ACTION ITEM: The records below must be written out exactly, with every picture left behind.

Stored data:
------------------------------
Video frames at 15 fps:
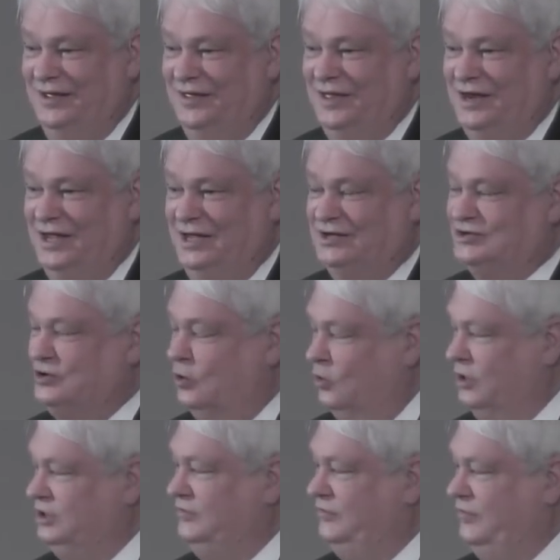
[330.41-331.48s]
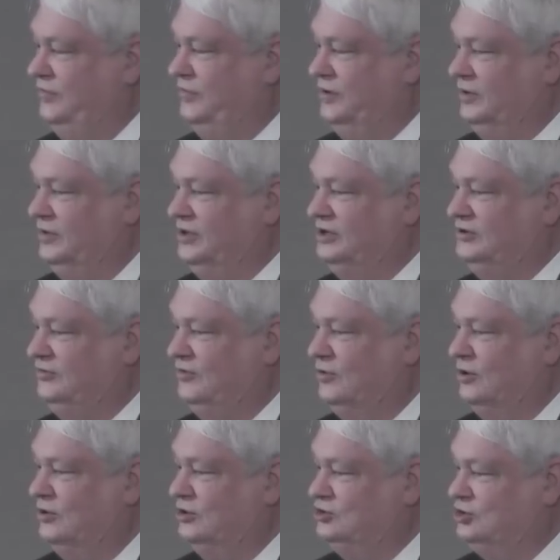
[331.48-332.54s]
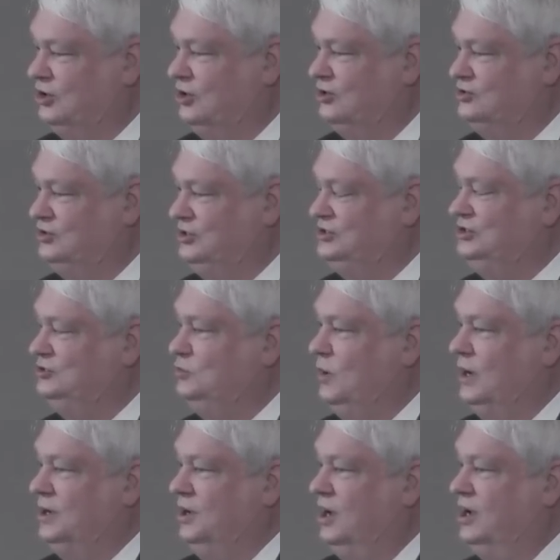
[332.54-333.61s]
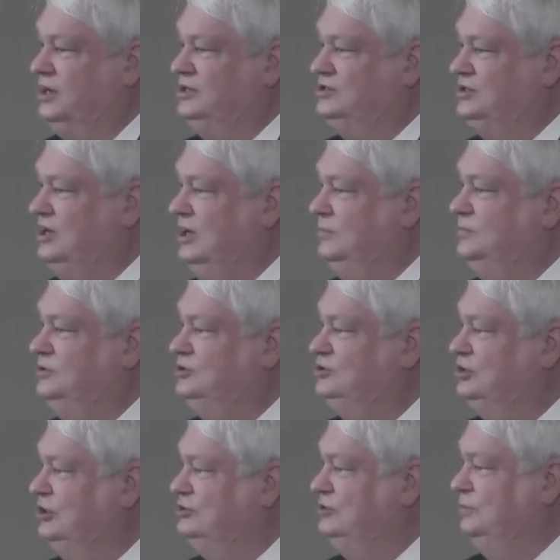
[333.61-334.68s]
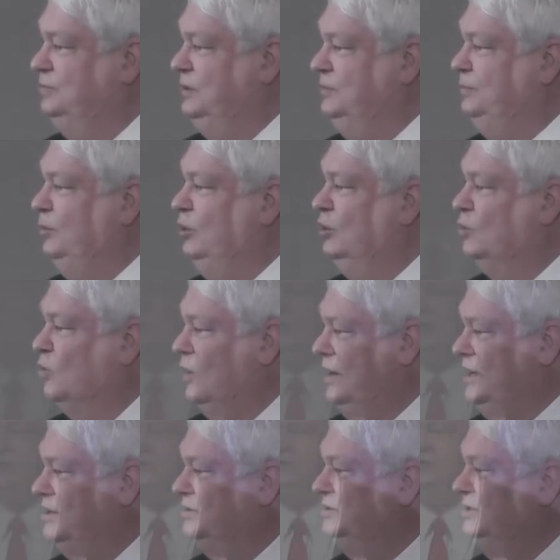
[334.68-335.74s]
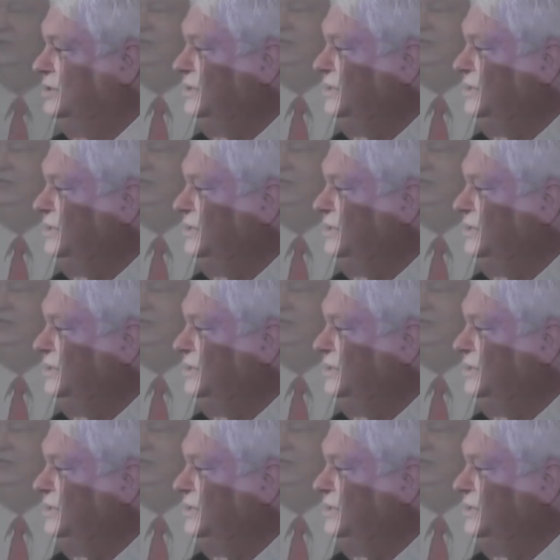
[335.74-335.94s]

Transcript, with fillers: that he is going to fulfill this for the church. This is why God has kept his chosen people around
------------------------------
ANSWER TO THIS EXERCISE:
Video frames at 15 fps:
[330.41-331.48s]
[331.48-332.54s]
[332.54-333.61s]
[333.61-334.68s]
[334.68-335.74s]
[335.74-335.94s]

Transcript, with fillers: that he is going to fulfill this for the church. This is why God has kept his chosen people around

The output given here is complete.